START Given entries

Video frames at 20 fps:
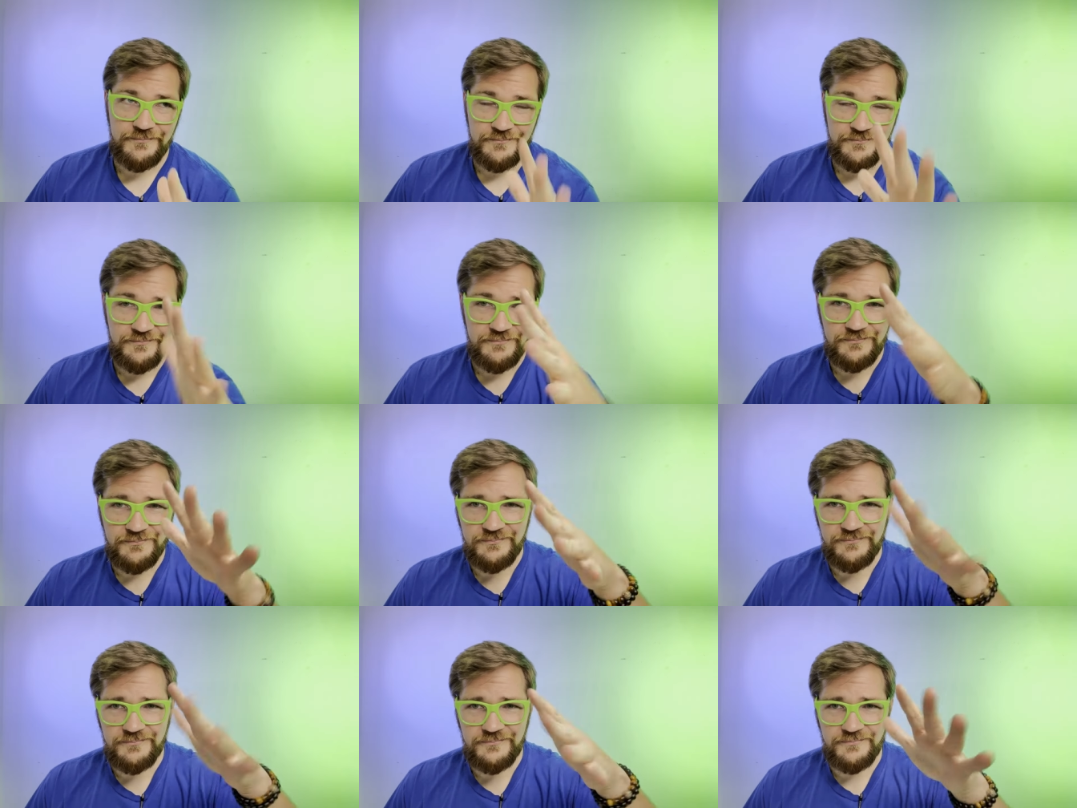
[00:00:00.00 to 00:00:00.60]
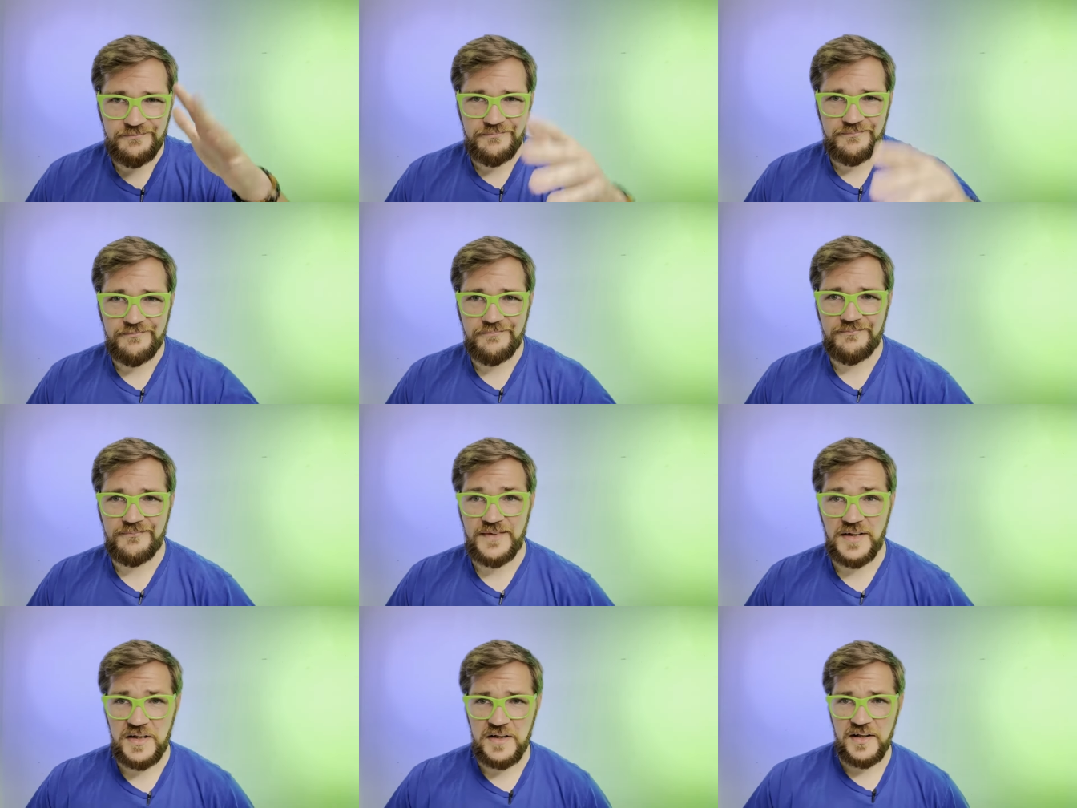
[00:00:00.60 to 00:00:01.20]

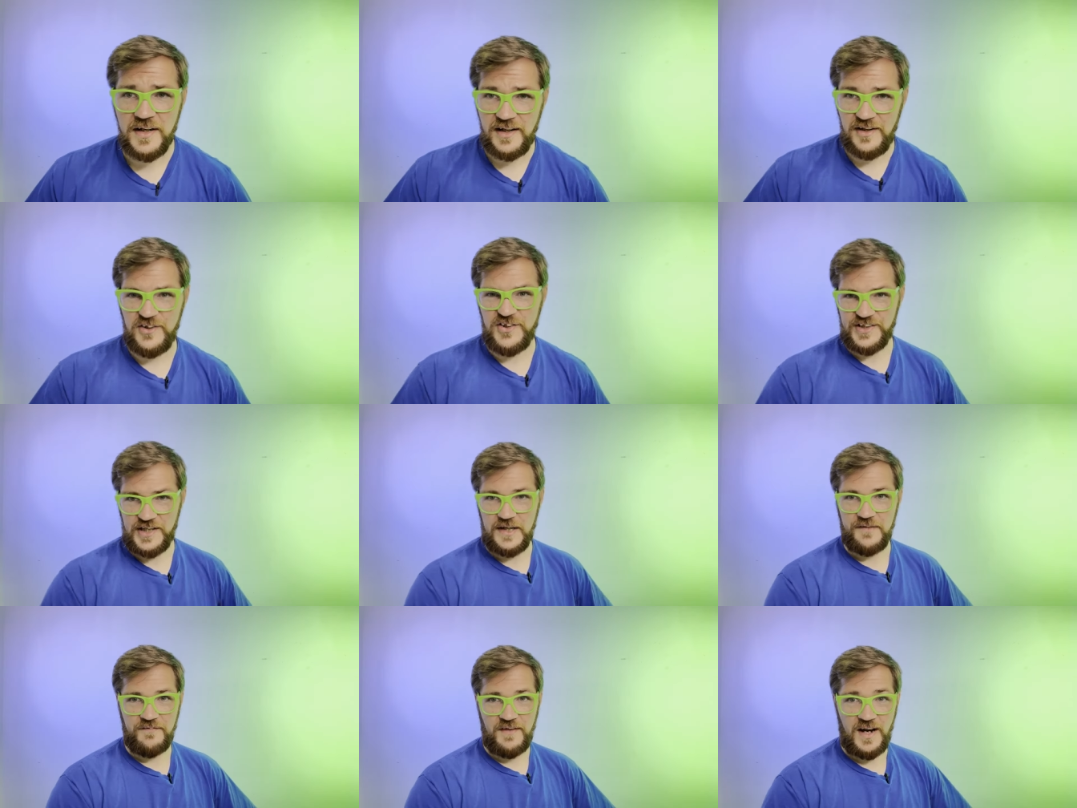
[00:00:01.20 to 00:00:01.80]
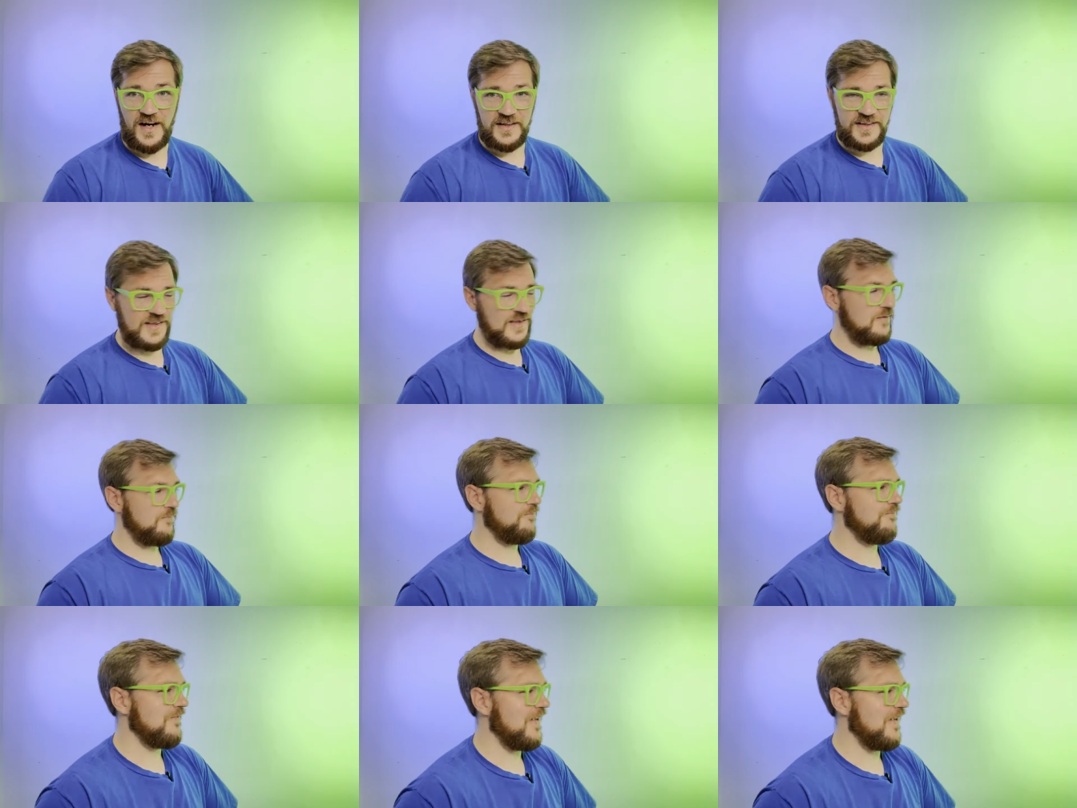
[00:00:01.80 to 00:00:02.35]
Hearsay facts.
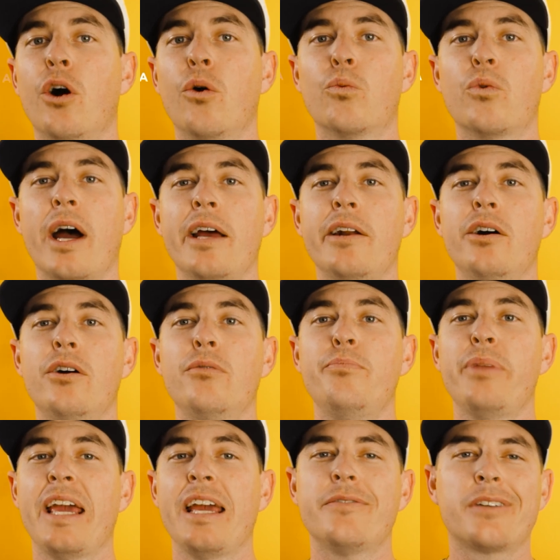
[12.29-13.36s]
Yo, Ryan O,
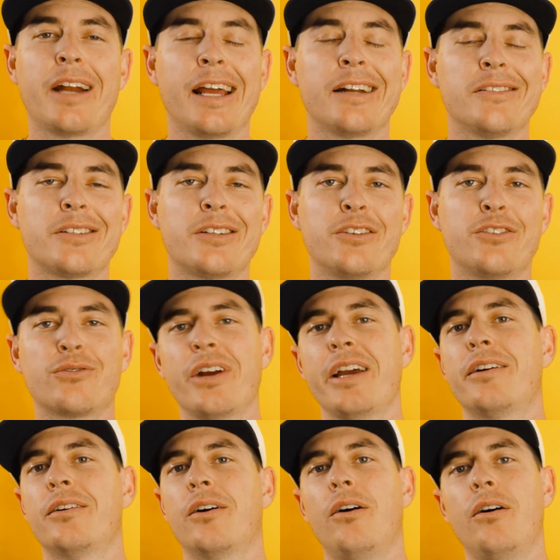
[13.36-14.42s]
behavior analyst and
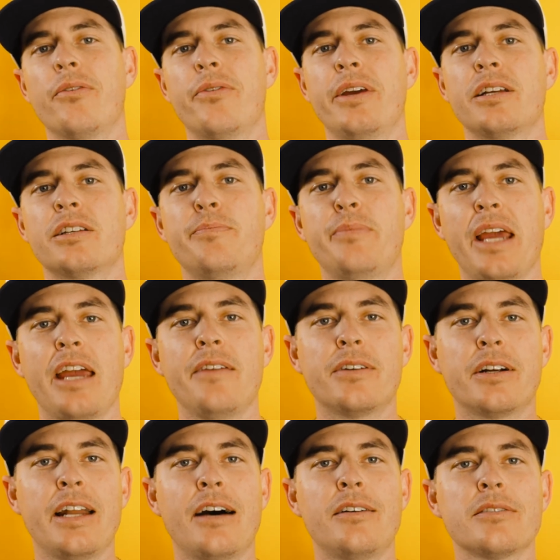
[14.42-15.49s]
creator, all things
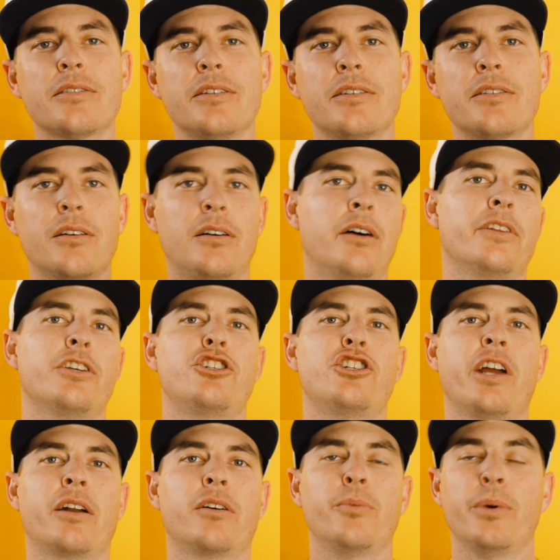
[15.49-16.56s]
behavior analysis on this
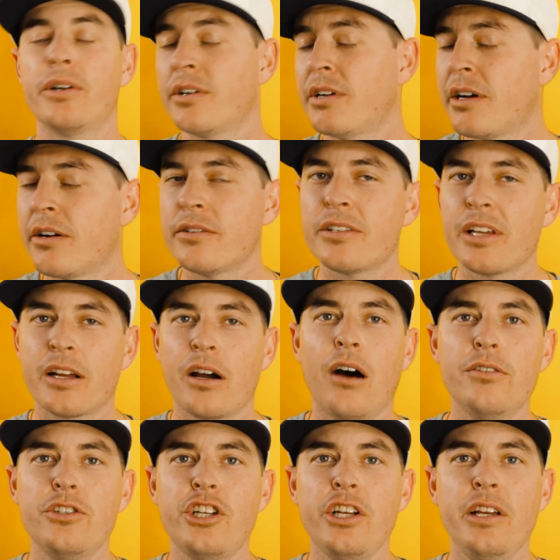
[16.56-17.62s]
channel. We nerd out on
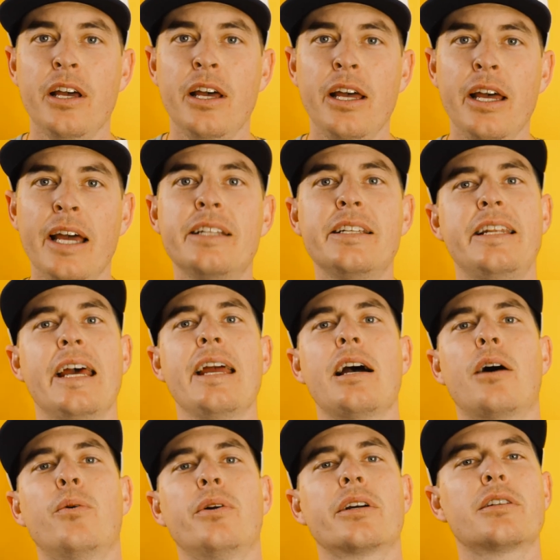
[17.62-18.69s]
psychology.
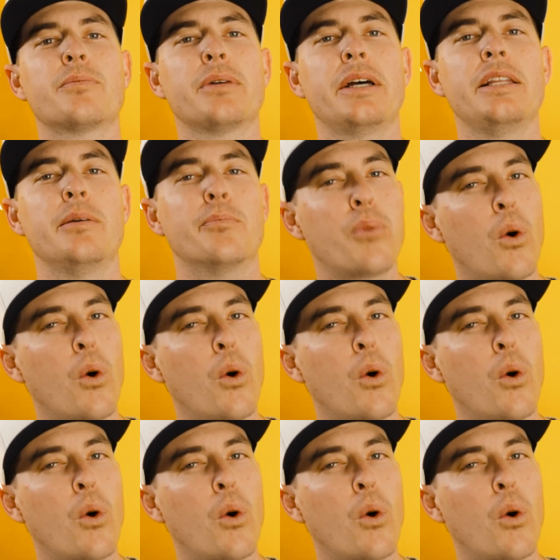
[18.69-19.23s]
Today, I wanna to explain the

END Given entries

→ Exercise prompt:
Without the pictures, reproduce the entries exactly.

→ Answer to this exercise:
Video frames at 20 fps:
[00:00:00.00 to 00:00:00.60]
[00:00:00.60 to 00:00:01.20]

[00:00:01.20 to 00:00:01.80]
[00:00:01.80 to 00:00:02.35]
Hearsay facts.
[12.29-13.36s]
Yo, Ryan O,
[13.36-14.42s]
behavior analyst and
[14.42-15.49s]
creator, all things
[15.49-16.56s]
behavior analysis on this
[16.56-17.62s]
channel. We nerd out on
[17.62-18.69s]
psychology.
[18.69-19.23s]
Today, I wanna to explain the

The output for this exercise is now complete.